(Stored data entries)
━━━━

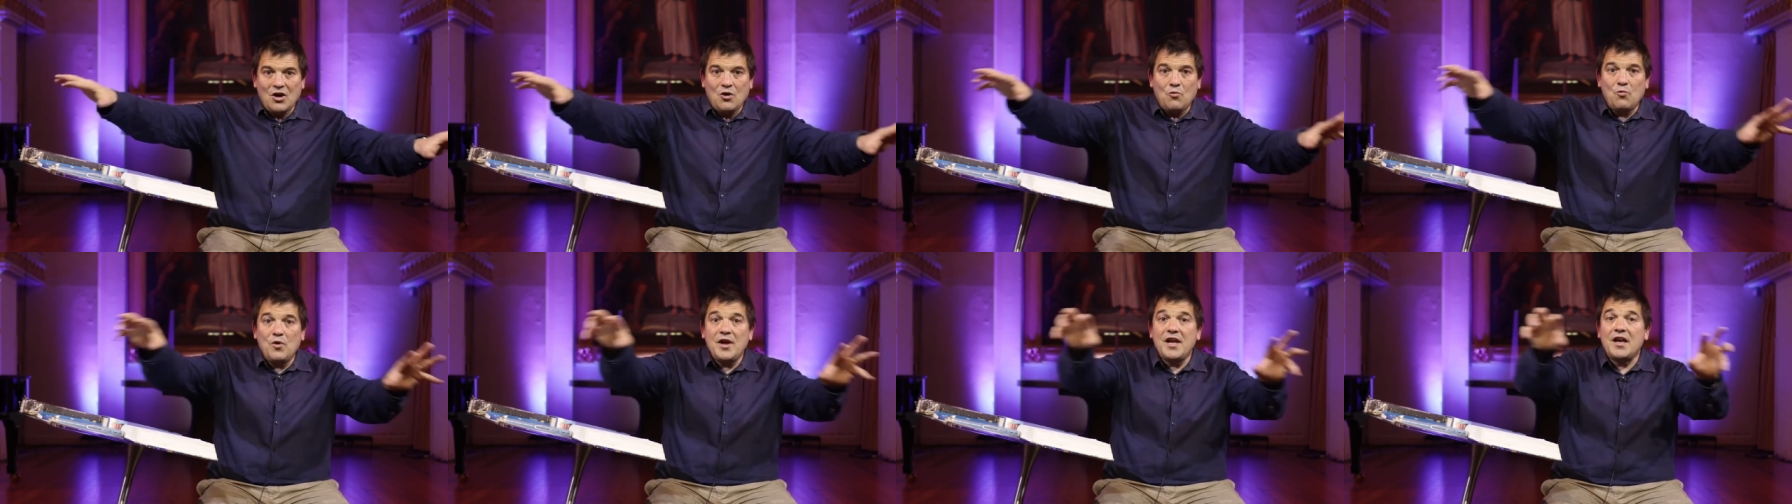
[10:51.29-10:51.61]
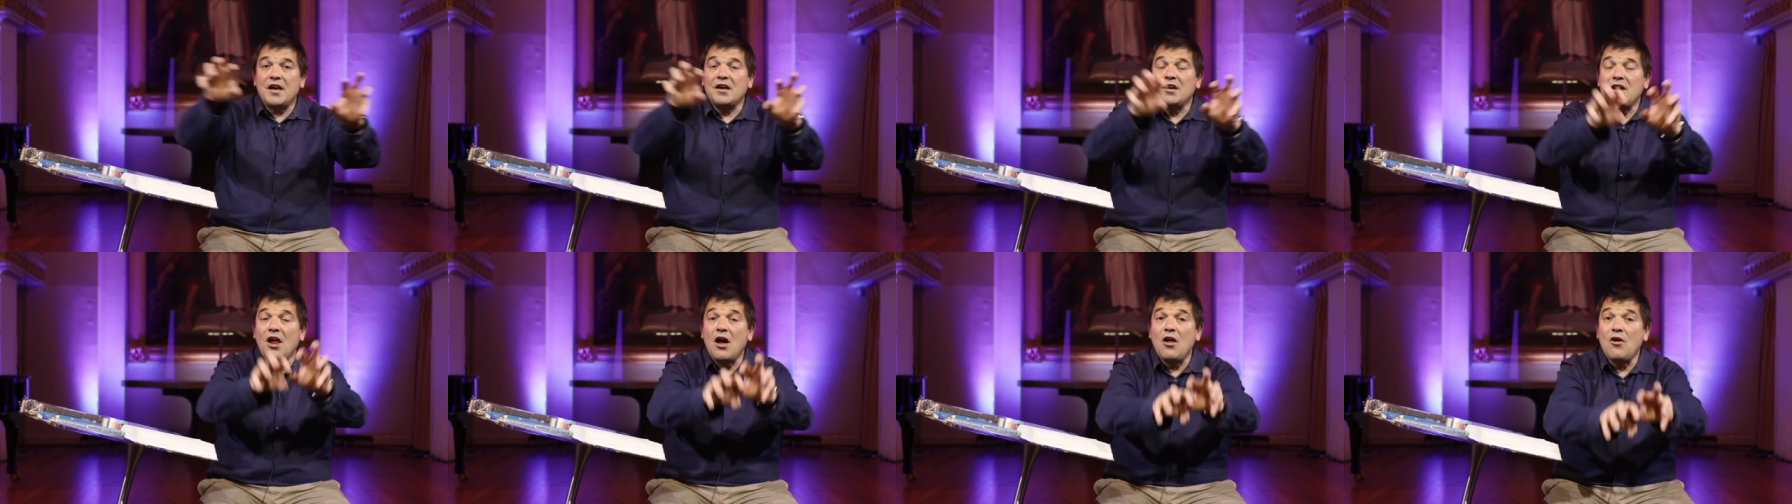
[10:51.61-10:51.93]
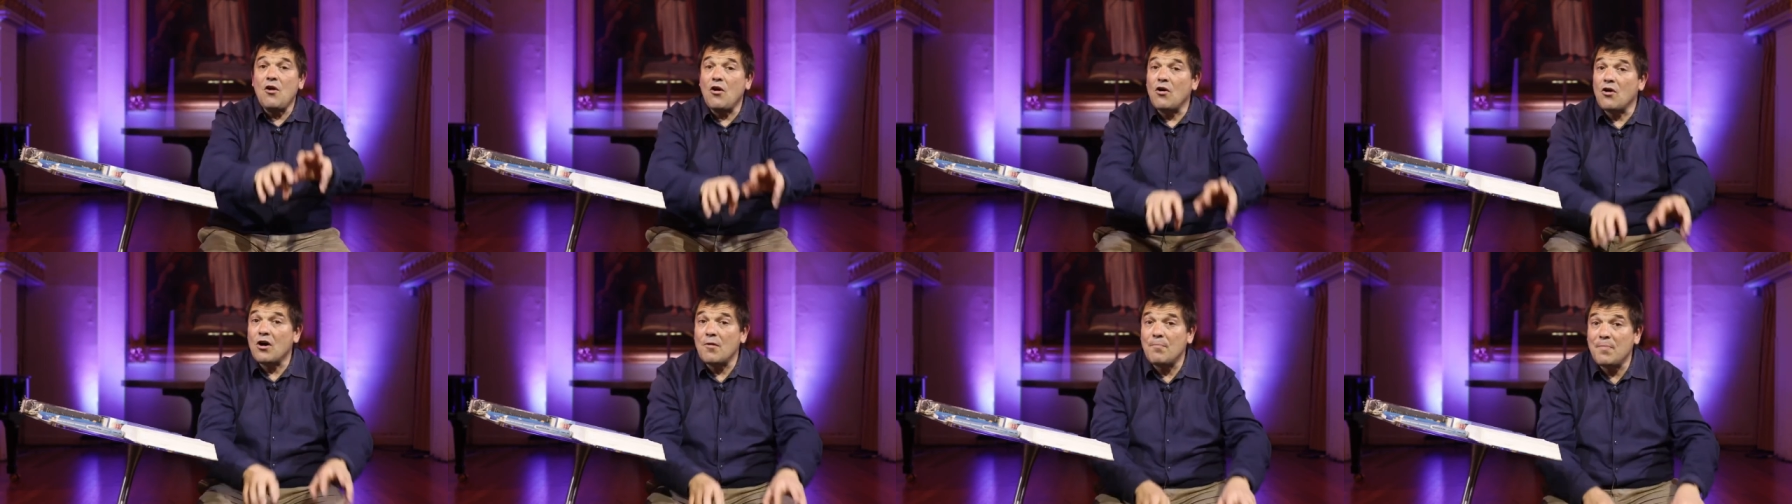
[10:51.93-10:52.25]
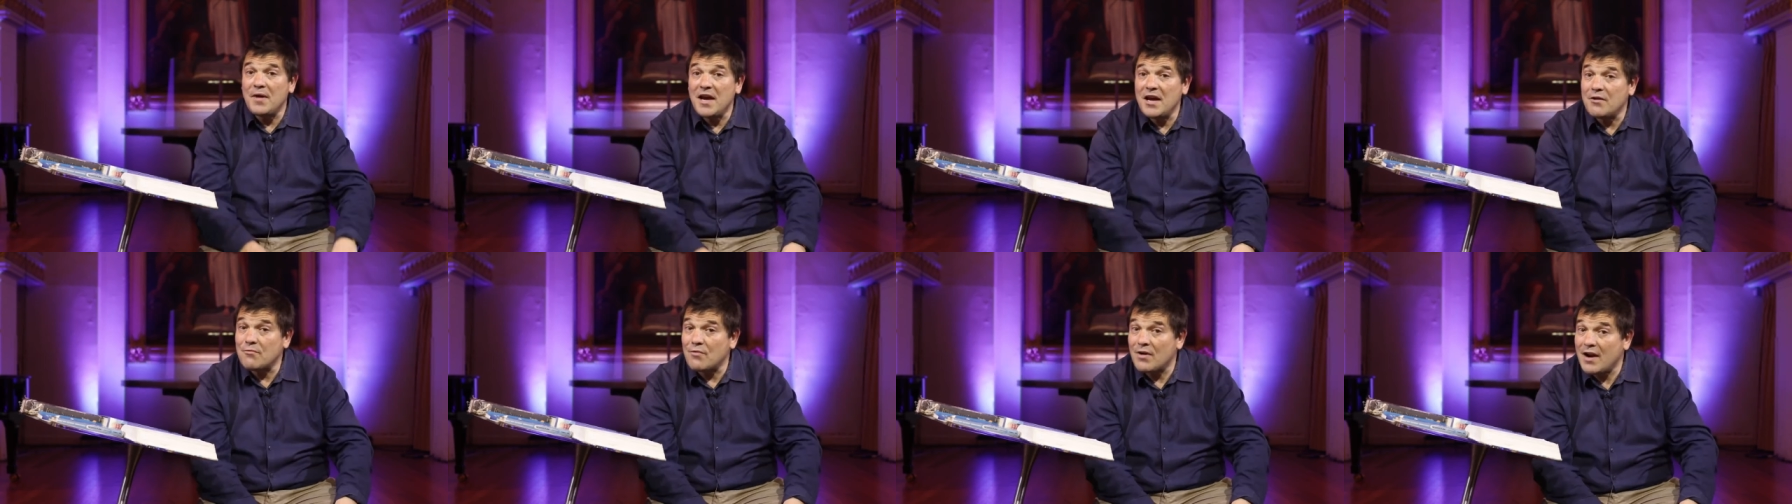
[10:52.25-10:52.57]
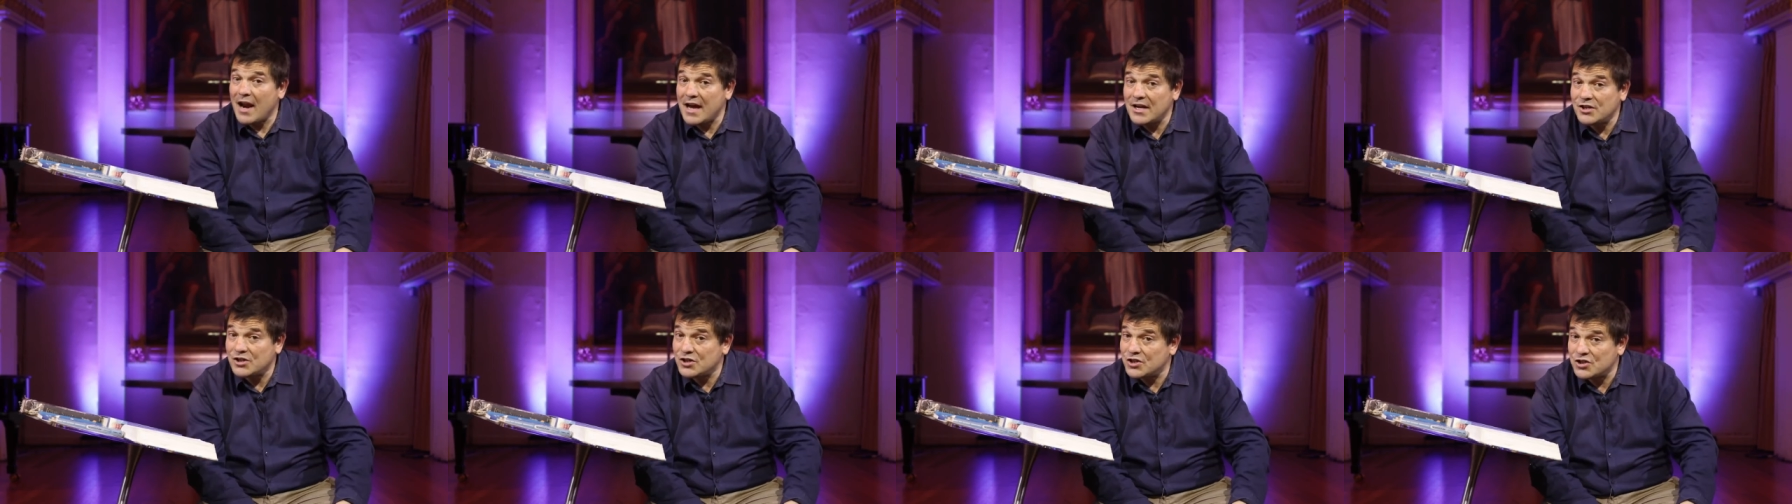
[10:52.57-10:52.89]
We can no longer be in
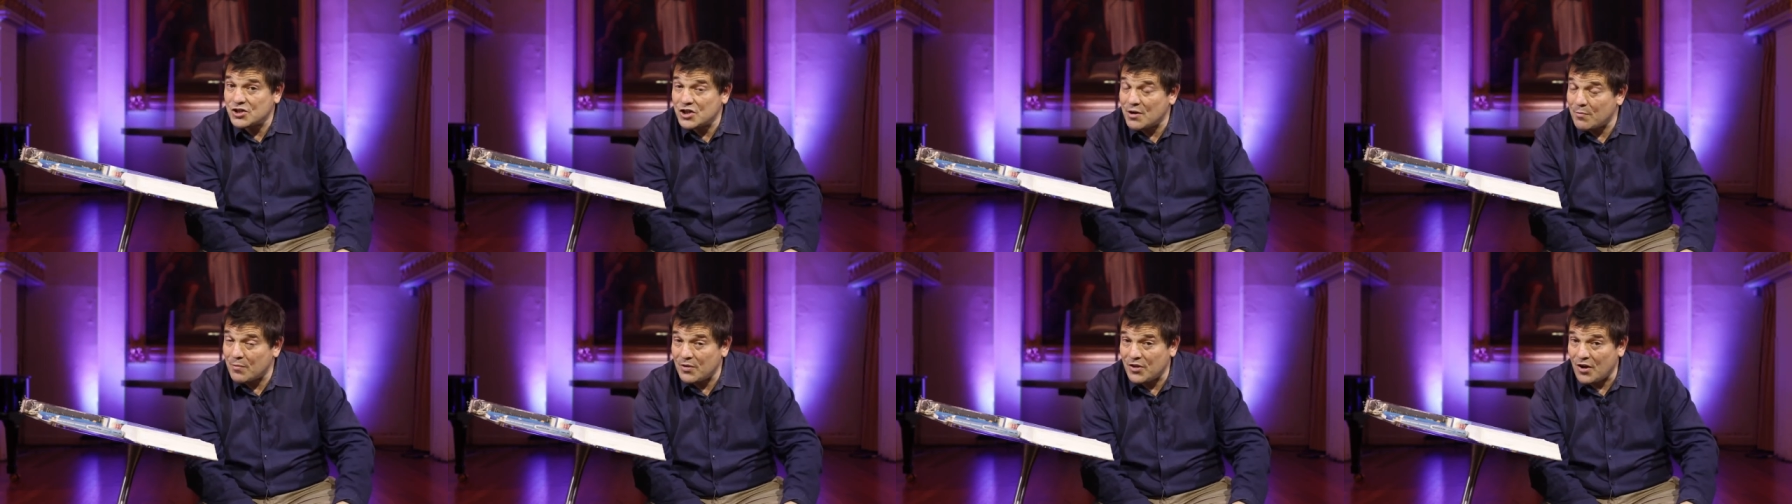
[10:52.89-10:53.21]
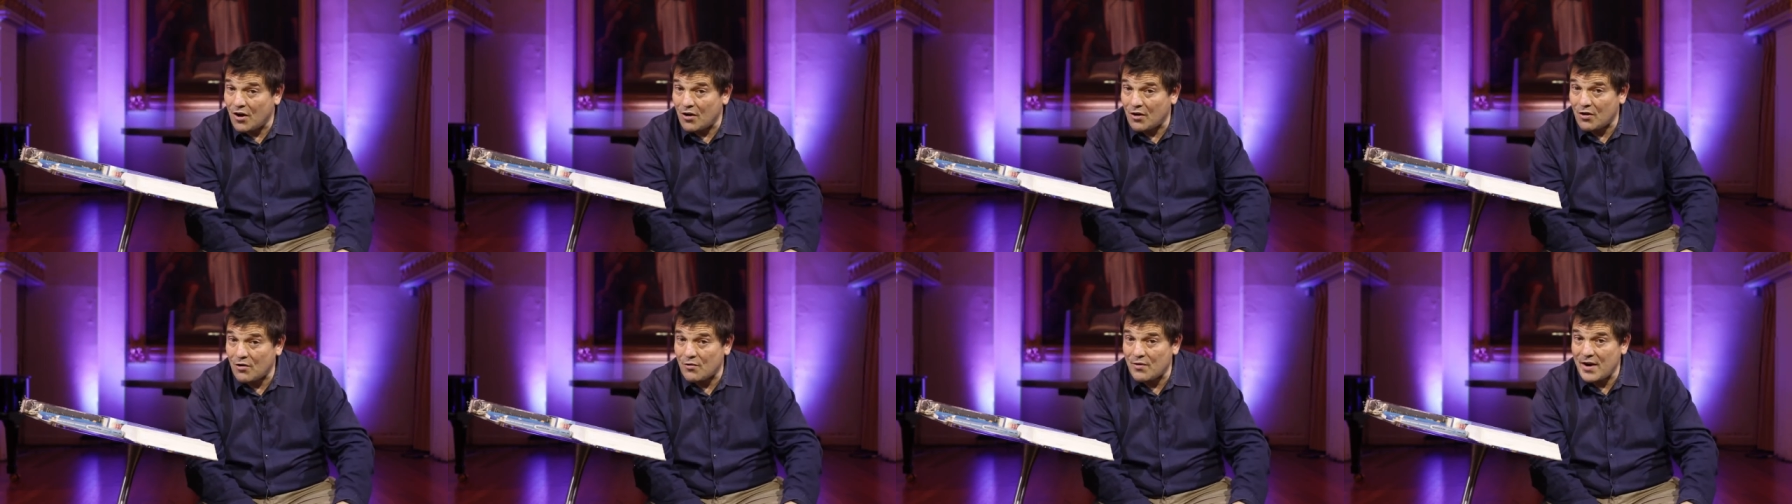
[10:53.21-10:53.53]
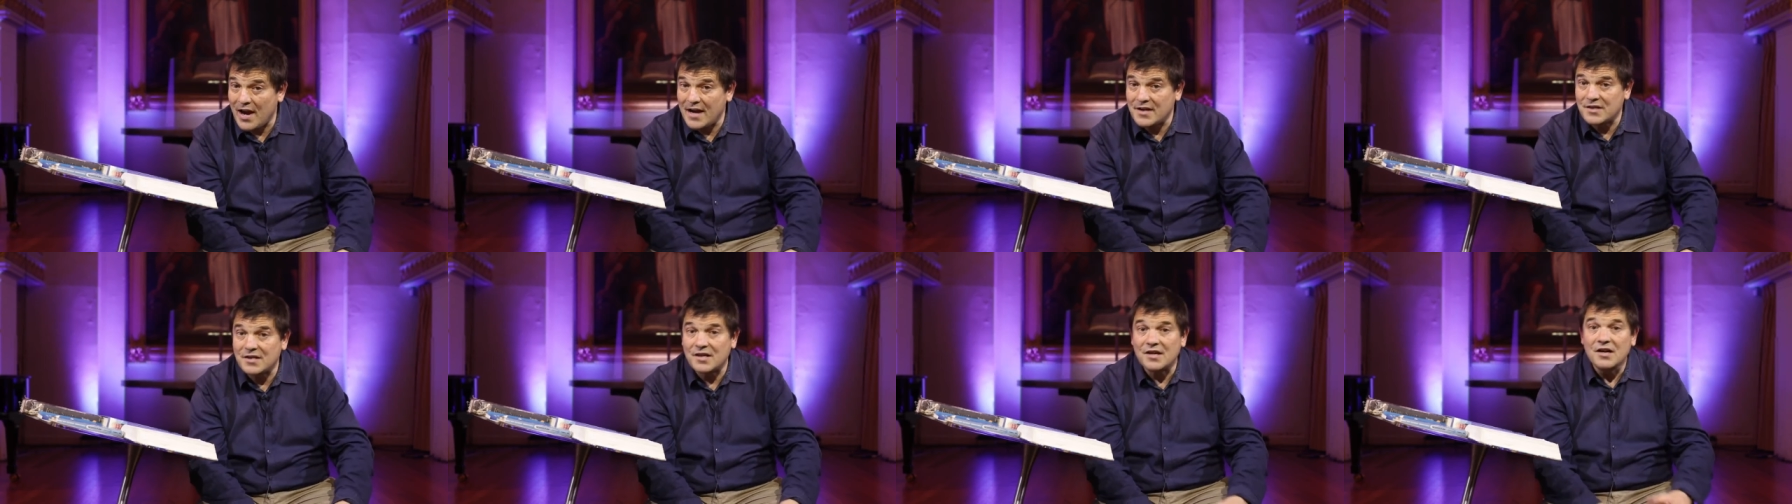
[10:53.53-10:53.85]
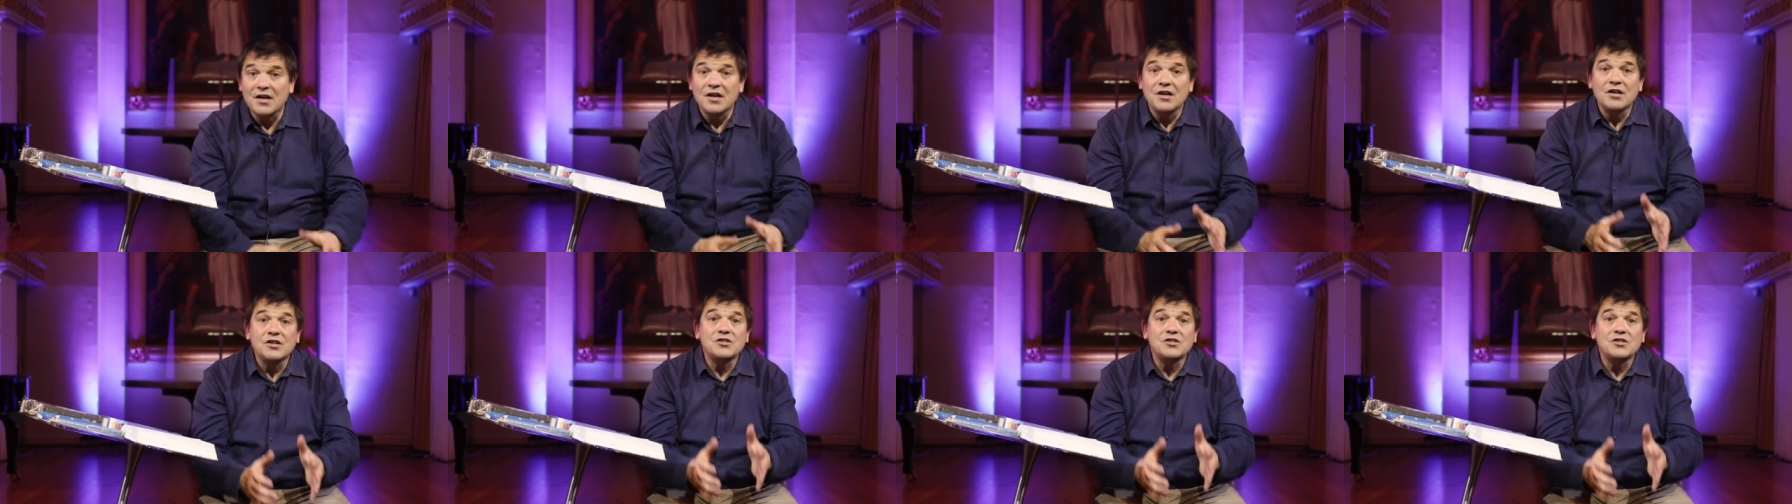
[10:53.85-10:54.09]
relationship with our Creator,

━━━━

● DIRECTIONS FOR THIS TASK
Please transcribe every record above exactly as written, leaving out the pictures.

● RESULT OF THIS TASK
[10:51.29-10:51.61]
[10:51.61-10:51.93]
[10:51.93-10:52.25]
[10:52.25-10:52.57]
[10:52.57-10:52.89]
We can no longer be in
[10:52.89-10:53.21]
[10:53.21-10:53.53]
[10:53.53-10:53.85]
[10:53.85-10:54.09]
relationship with our Creator,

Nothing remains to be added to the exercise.